Well, that’s not the point. Point is, Beloved is pretty much torn up during Finals, I am beyond furious, and Beloved’s having second thoughts about moving out. I can’t help but think if we don’t, I’m gonna die here. The only way I can stay here and be sane is if I get carte blanche to clean *everything* while FIL’s gone. We did as best we could shortly after we moved here – with much snark from FIL and it’s all gone back to crap again. I can tell ya’ll that we don’t have near enough money, tax return or not, to pay the mortgage when it’s waaay more than the rental place we’re trying to get. Do we stay and be miserable, or do we take care of us and hope for the best ? Frankly, Beloved’s kinda scared FIL won’t return, and I don’t even want to think about that.
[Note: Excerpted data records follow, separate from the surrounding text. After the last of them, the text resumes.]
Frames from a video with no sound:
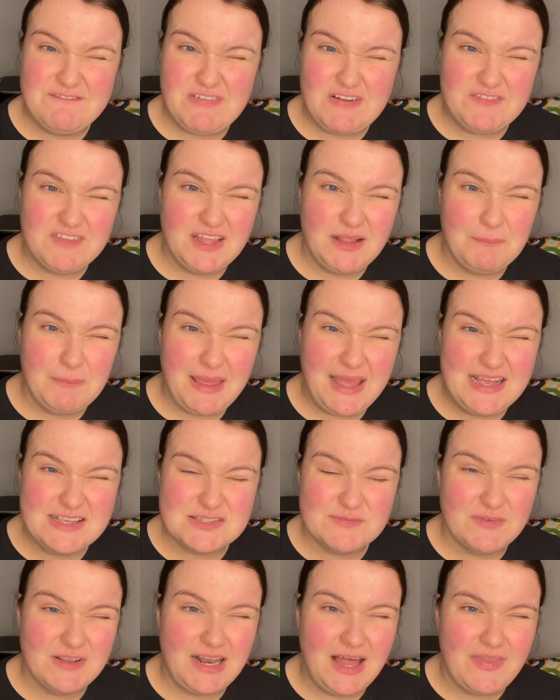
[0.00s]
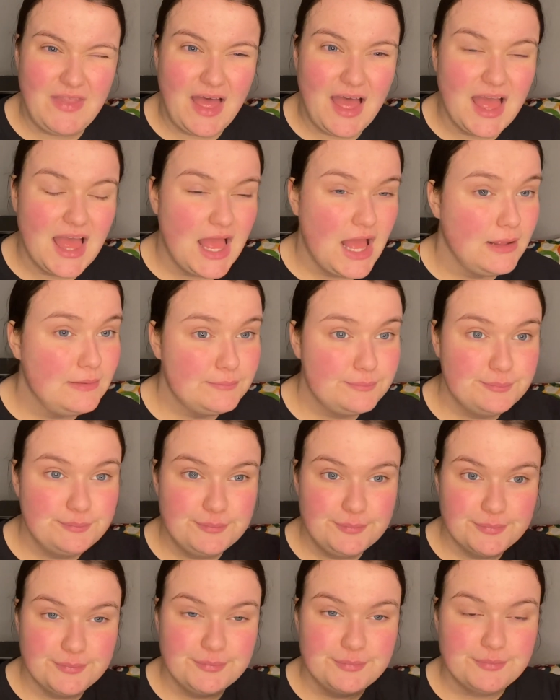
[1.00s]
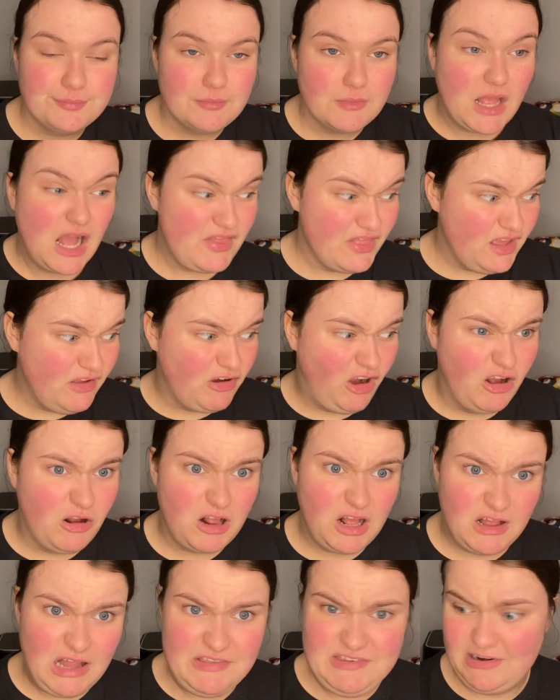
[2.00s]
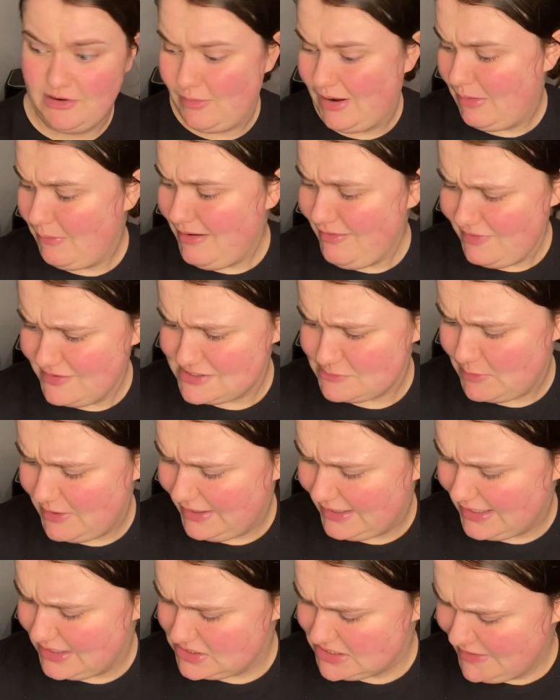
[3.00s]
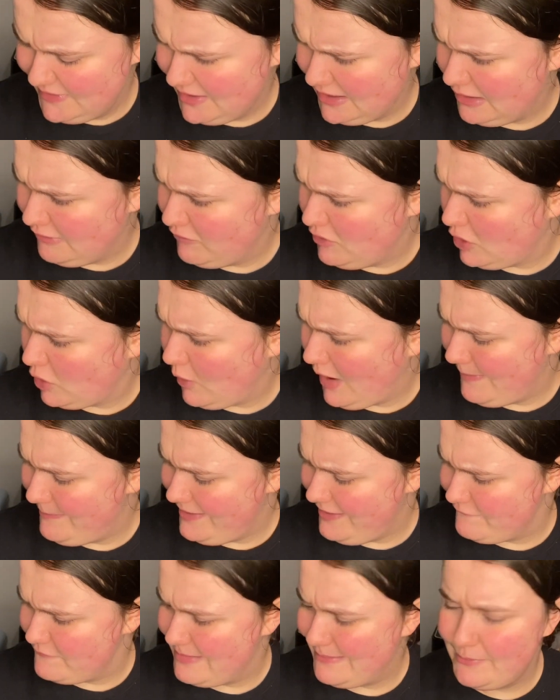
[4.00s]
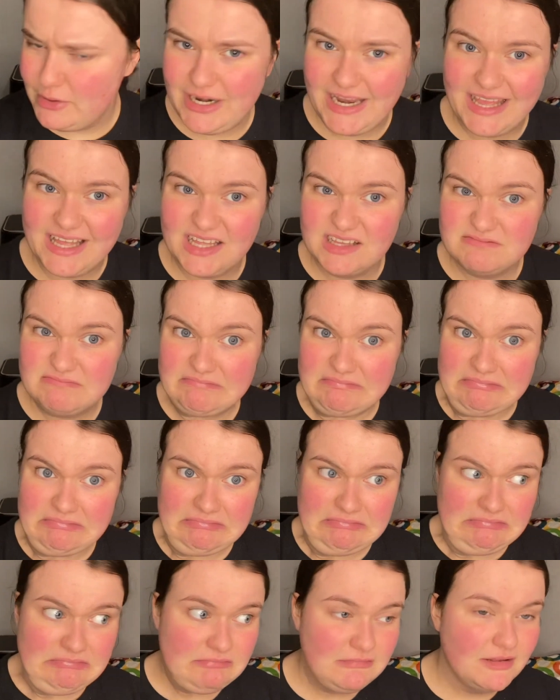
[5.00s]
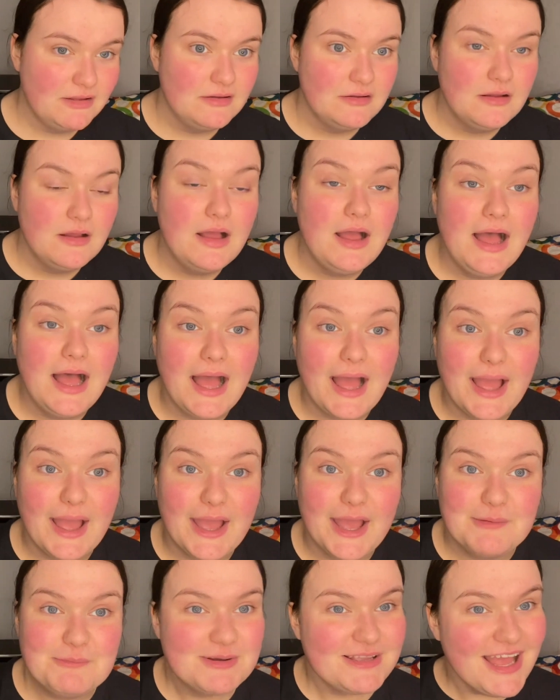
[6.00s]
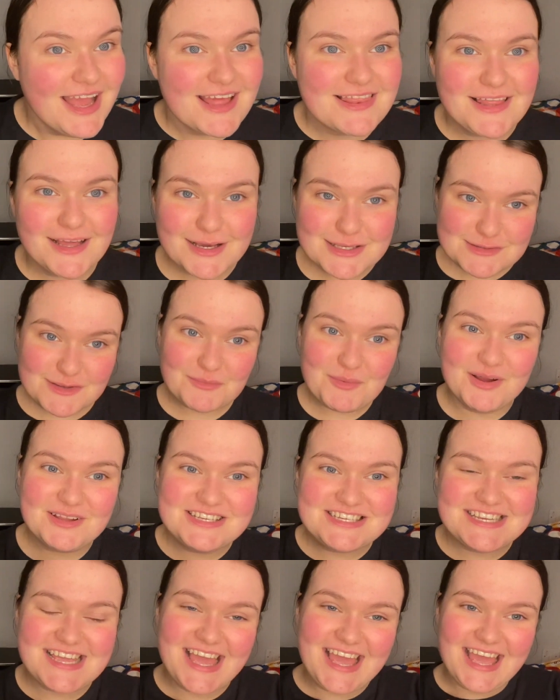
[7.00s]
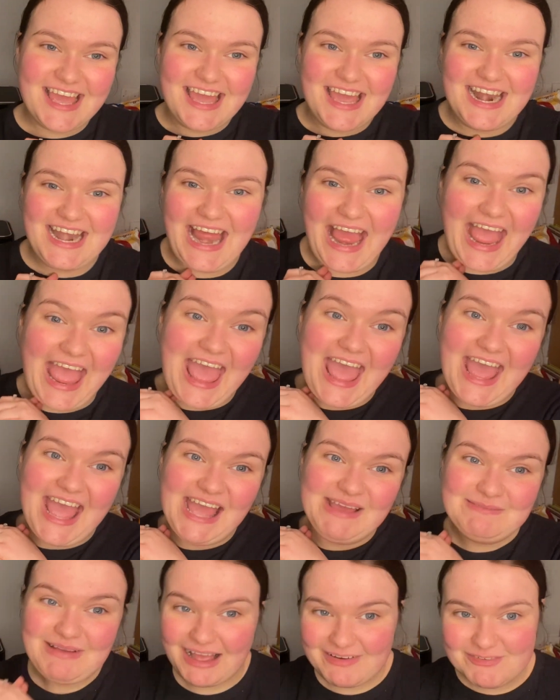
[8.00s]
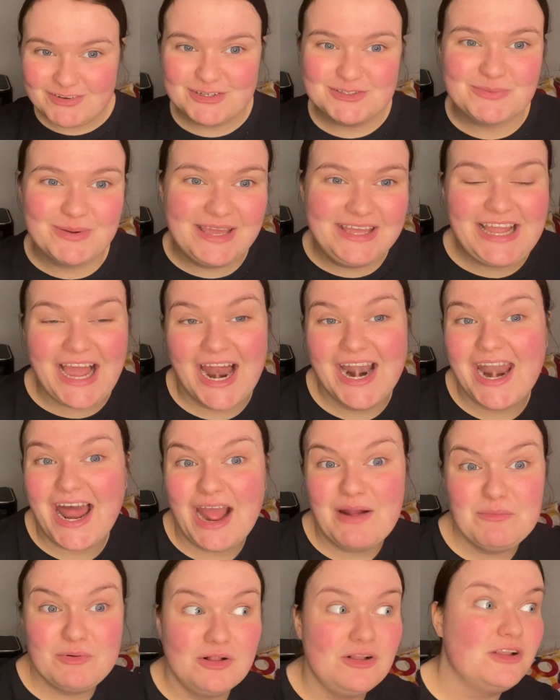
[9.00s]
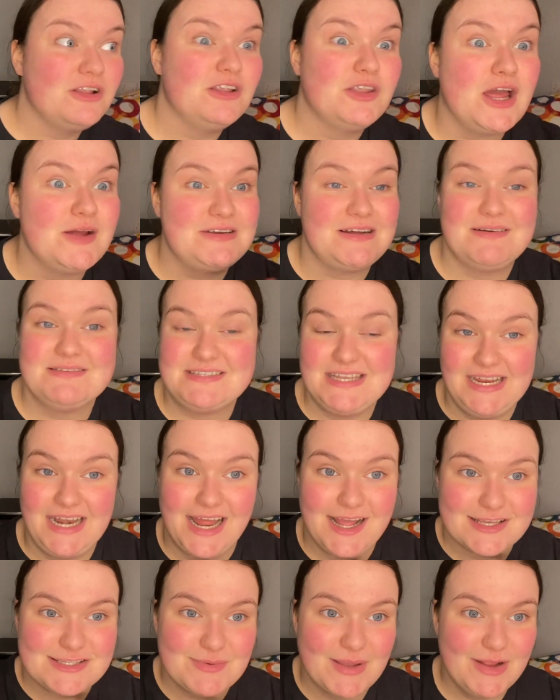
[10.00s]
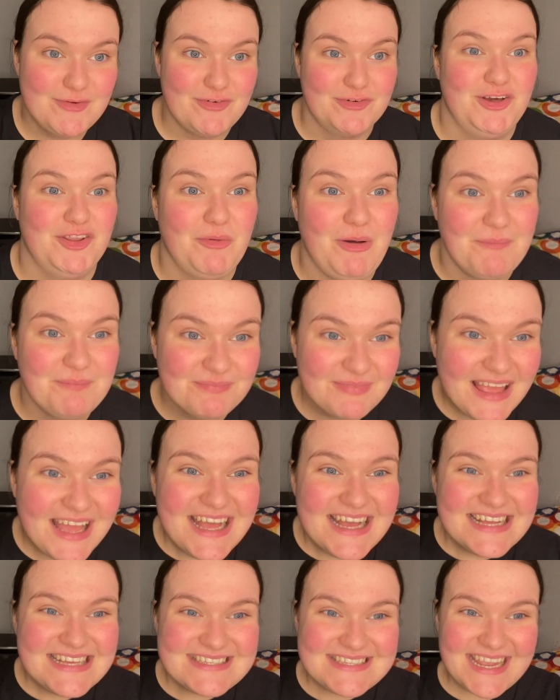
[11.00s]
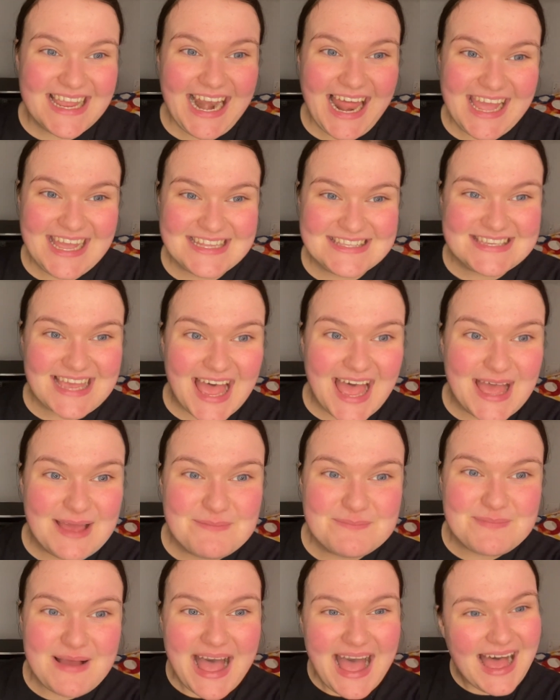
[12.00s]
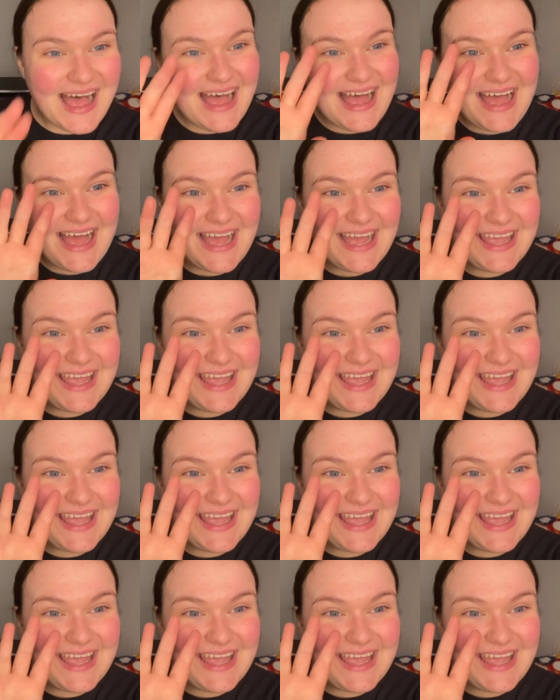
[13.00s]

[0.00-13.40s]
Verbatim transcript: 15p, something like that. I think I've did quite well this week, actually. I think I've got quite a bit of my money. Um, but yeah, thanks for watching. Um, have a good week and I will no doubt see you next week for another one. See you later. Bye.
MIL will always have a place with us, but it may not be their house anymore. I honestly don’t know.


So, with all this going on, you can see I haven’t been able to concentrate on frivolities like dolls and sewing, except in a desperate grasp to maintain me in the middle of a tornado. I know FIL probably needs a break, but is going away for nearly two months the best way to accomplish that ? All this could have been handled so much better with very little extra effort. In the end, I feel like FIL is running out on us all, and just doesn’t care. And  it’s just taken for granted we’ll put our lives on hold to take care of everything for him.


Maybe I’m the selfish one. But I’d never do this to Beloved unless I’m dying.